I look around, searching for any familiar landmark; this part of the park is unfamiliar to me. I look up at the smudged-charcoal sky to find the moon, hiding its face in despair behin
d a wraithlike drift of clouds. “Where is my son?” I ask the moon, before peering ahead to see a small copse, an outcrop of rocks. I smell the river. I hear voices. No, one voice: Craig’s.
“I’ve got him. Izzy, I’ve found him. Come quick.”
CHAPTER TWENTY-SEVEN
Only his face is visible: the gentle slope of his jaw, the chestnut-cleft chin I would recognize anywhere. His white-blond hair is so dirty, his skin so pale, that if I blink I would surely mistake his head for a log or a stone. I claw my way closer, ripping through the thorny curtain that shrouds the small clearing. Stepping into a bowl-shaped gully ten feet wide, my eyes sweep the violent hollow, a mist-filled amphitheater where my son lies, cruelly center stage.

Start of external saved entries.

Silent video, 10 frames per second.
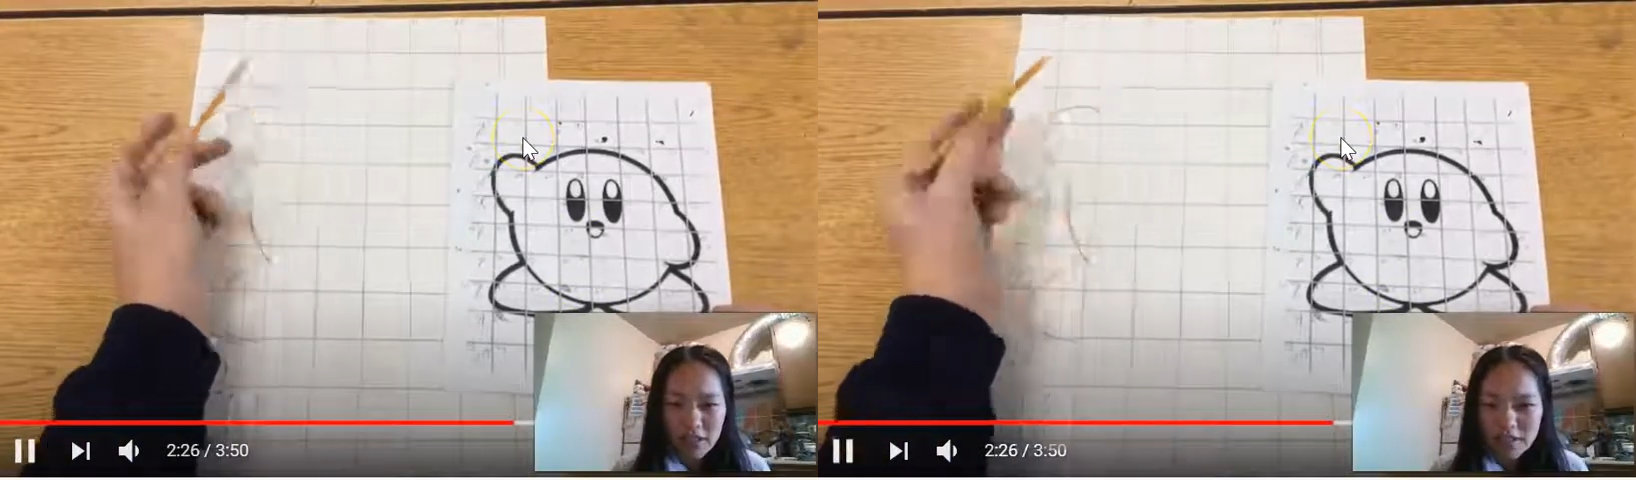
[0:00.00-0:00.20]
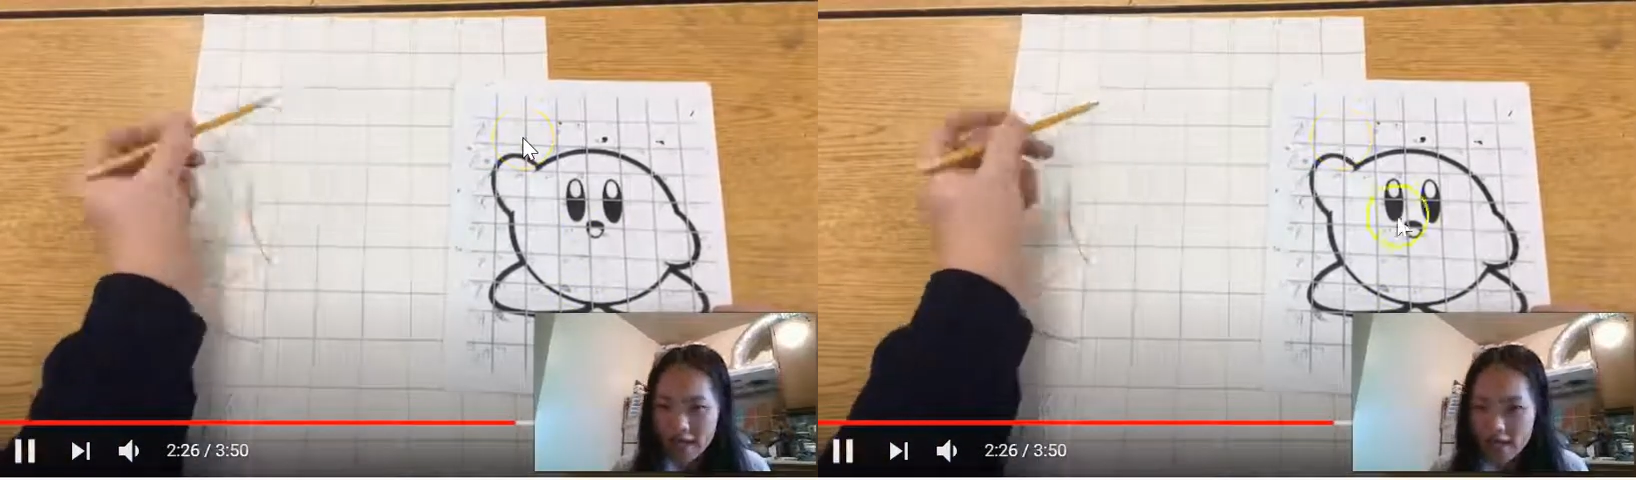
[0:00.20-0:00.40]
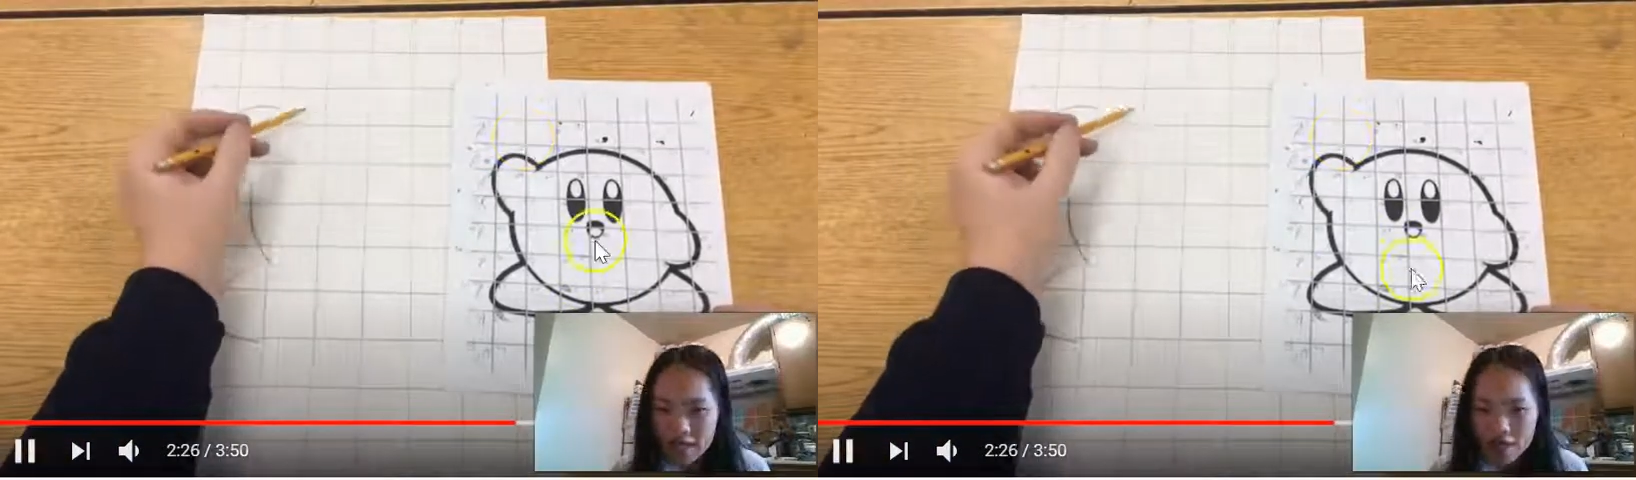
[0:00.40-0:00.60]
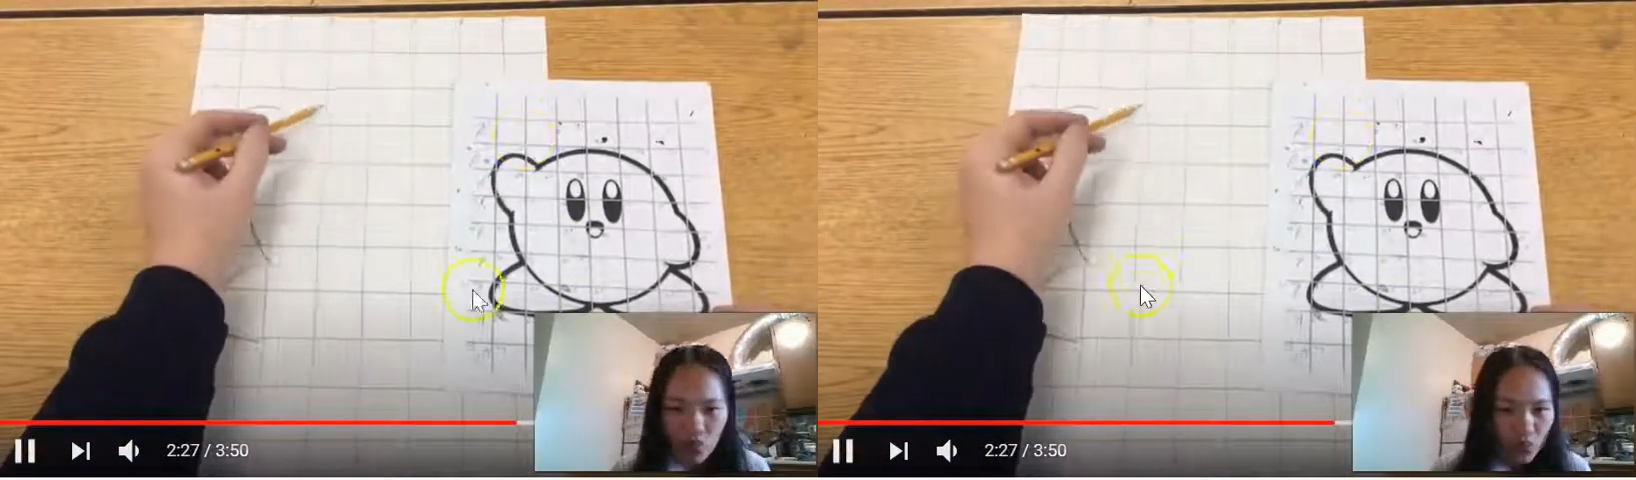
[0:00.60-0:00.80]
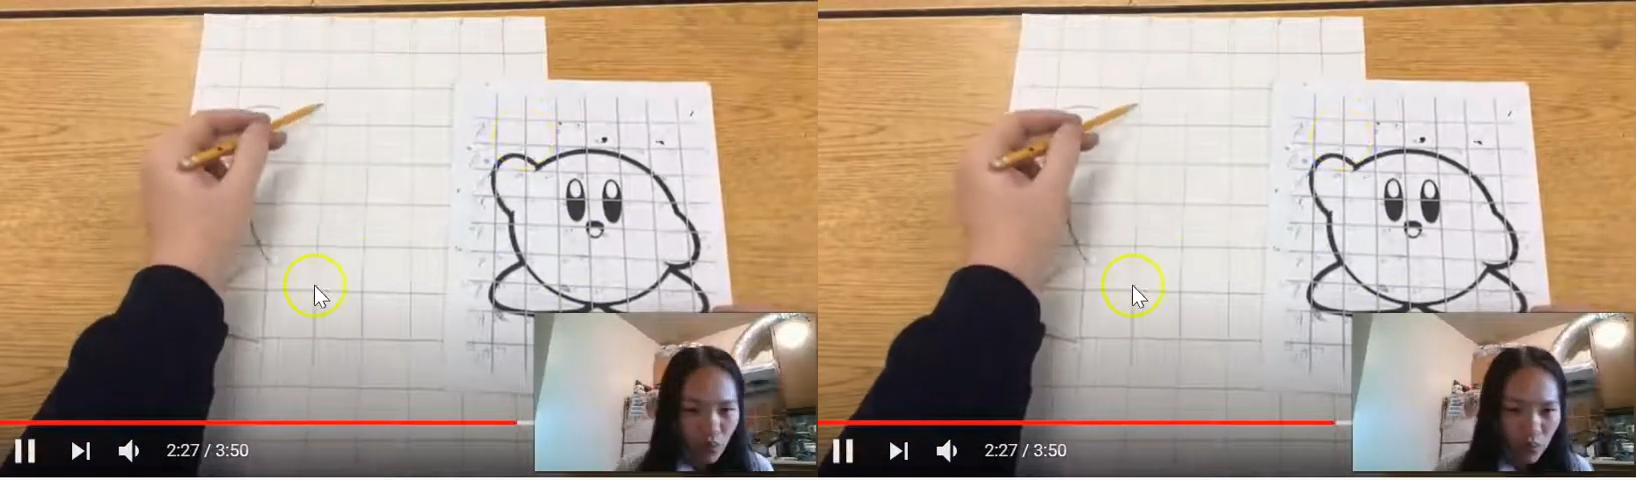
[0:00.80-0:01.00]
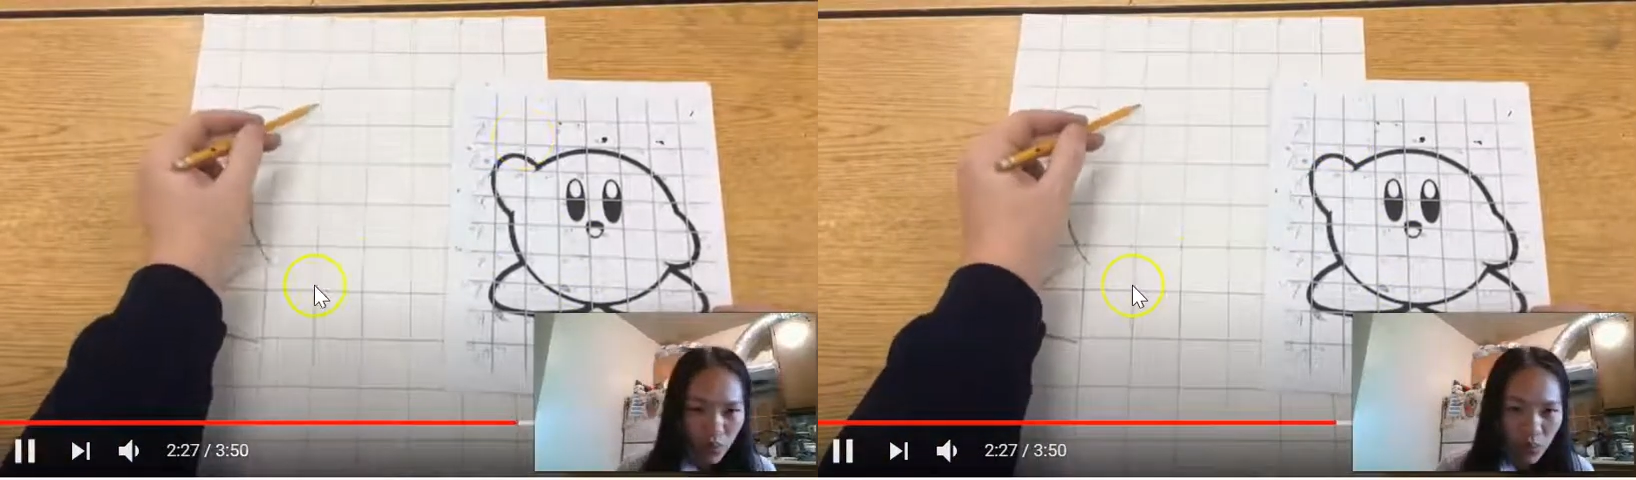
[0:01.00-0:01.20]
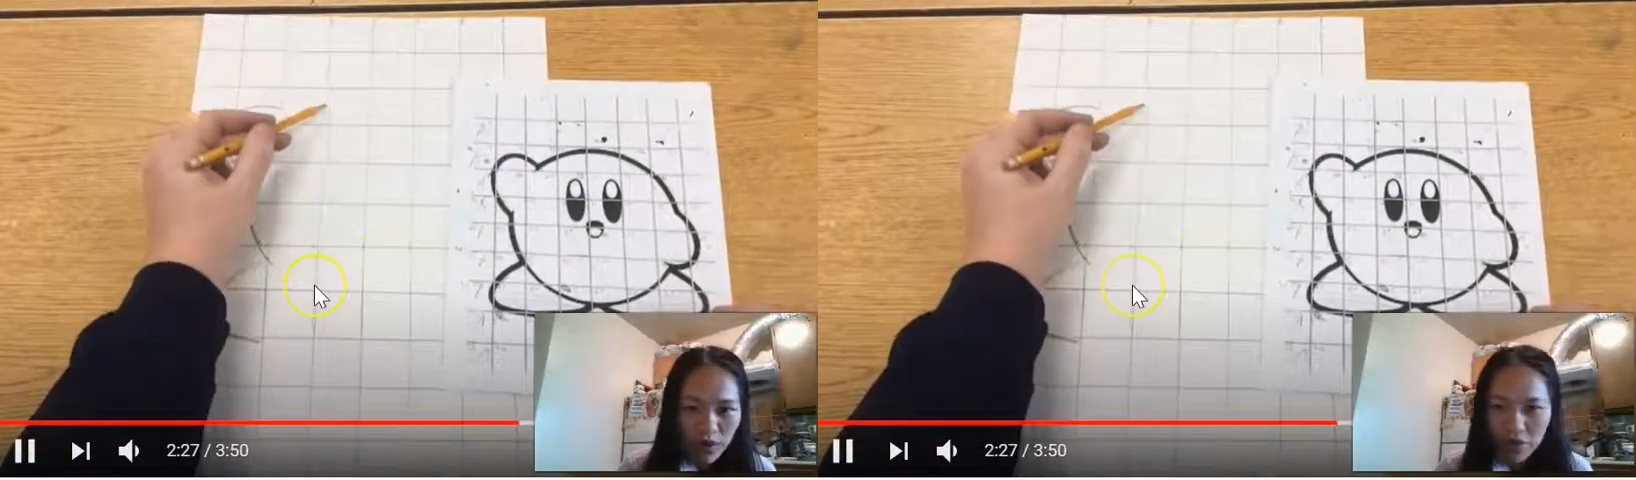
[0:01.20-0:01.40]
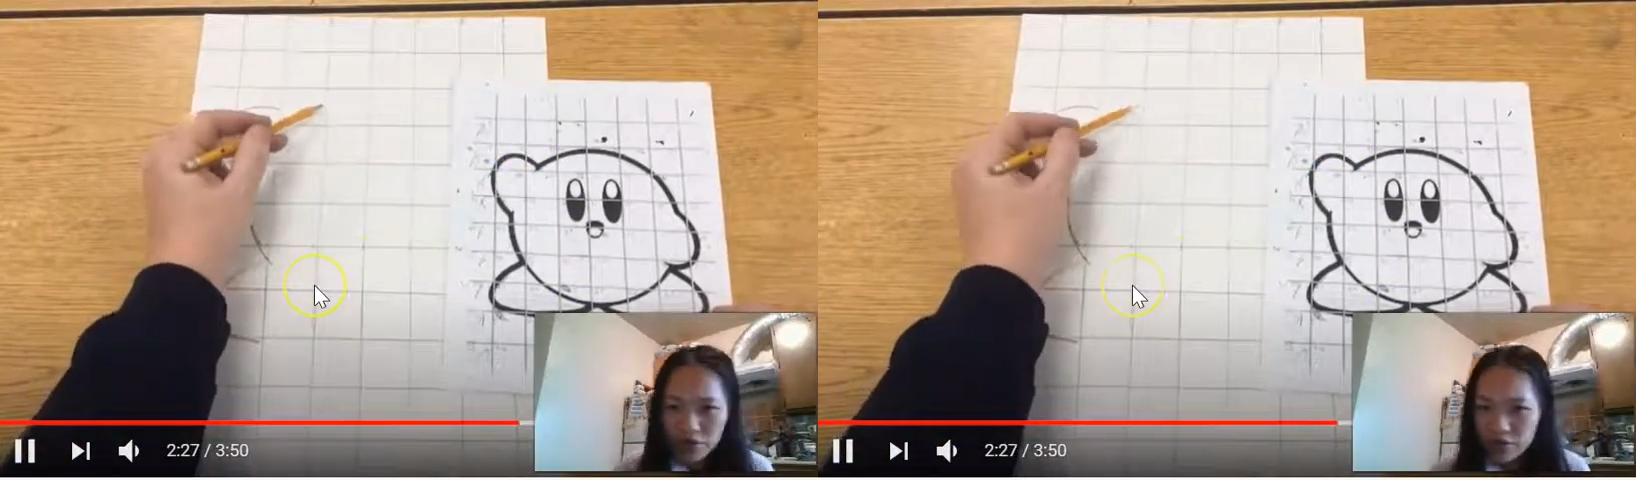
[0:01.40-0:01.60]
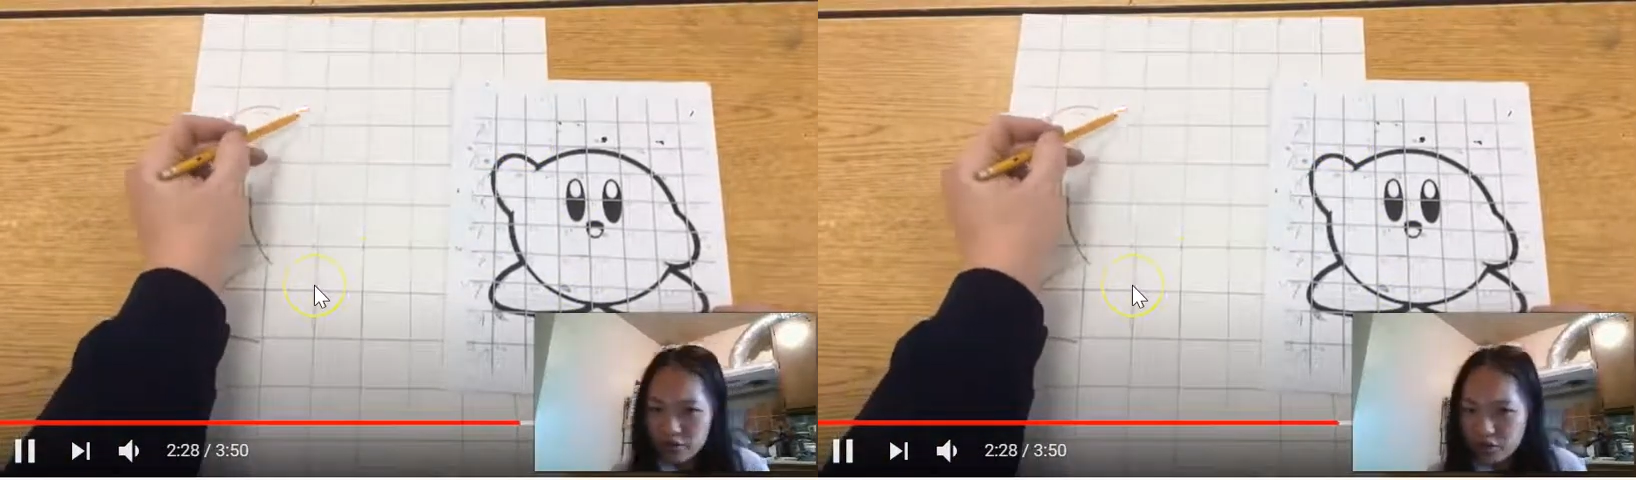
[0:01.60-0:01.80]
scan where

Closer still. His body is swaddled by a drift of leaves, as though careless hands tucked him up for the night. A circle of snow-laced rocks crouches around him, their jagged edges explaining the tar-black gouge on Nick’s forehead: one wrong foot in the darkness, and he would have gone flying. Arms stretched wide, he looks as though he was reaching for someone as he fell. My heart throbs with guilt that I wasn’t here to catch him.
“It’s OK, darling. Mummy’s here now.” I half stumble, half fling myself toward him, dropping to my knees at his side. Stroking the blood-matted spikes of his bangs with one hand, I slide the other beneath the dank leaves to find his arm; it’s ice cold. I trail my hand upward to feel his chest; his bare skin is smooth white marble, with no rise and fall.
“Please God, no!” Acid nausea burns my throat as I howl my pain. My scream hangs in a frosty pall over Nick’s face, but not a whisper of his breath clouds the air. I feel for his heartbeat, my mind filling with memories of bending over him exactly so, a dozen times a night, when he was a baby—frightened and alone, missing Alex, devastated that I wasn’t enough to make him want to live, terrified I didn’t know how to keep our son alive, either.
It seemed like a miracle that he survived, grew up, became the light of my life. I would lie down on the frozen earth right now and beg the universe to take my life, if it would mean Nick keeping his. Praying like I’ve never prayed before, I coil myself around him, desperately trying to infuse my body heat into his. He doesn’t move; his eyelids are sealed with frost, his lashes encrusted with ice.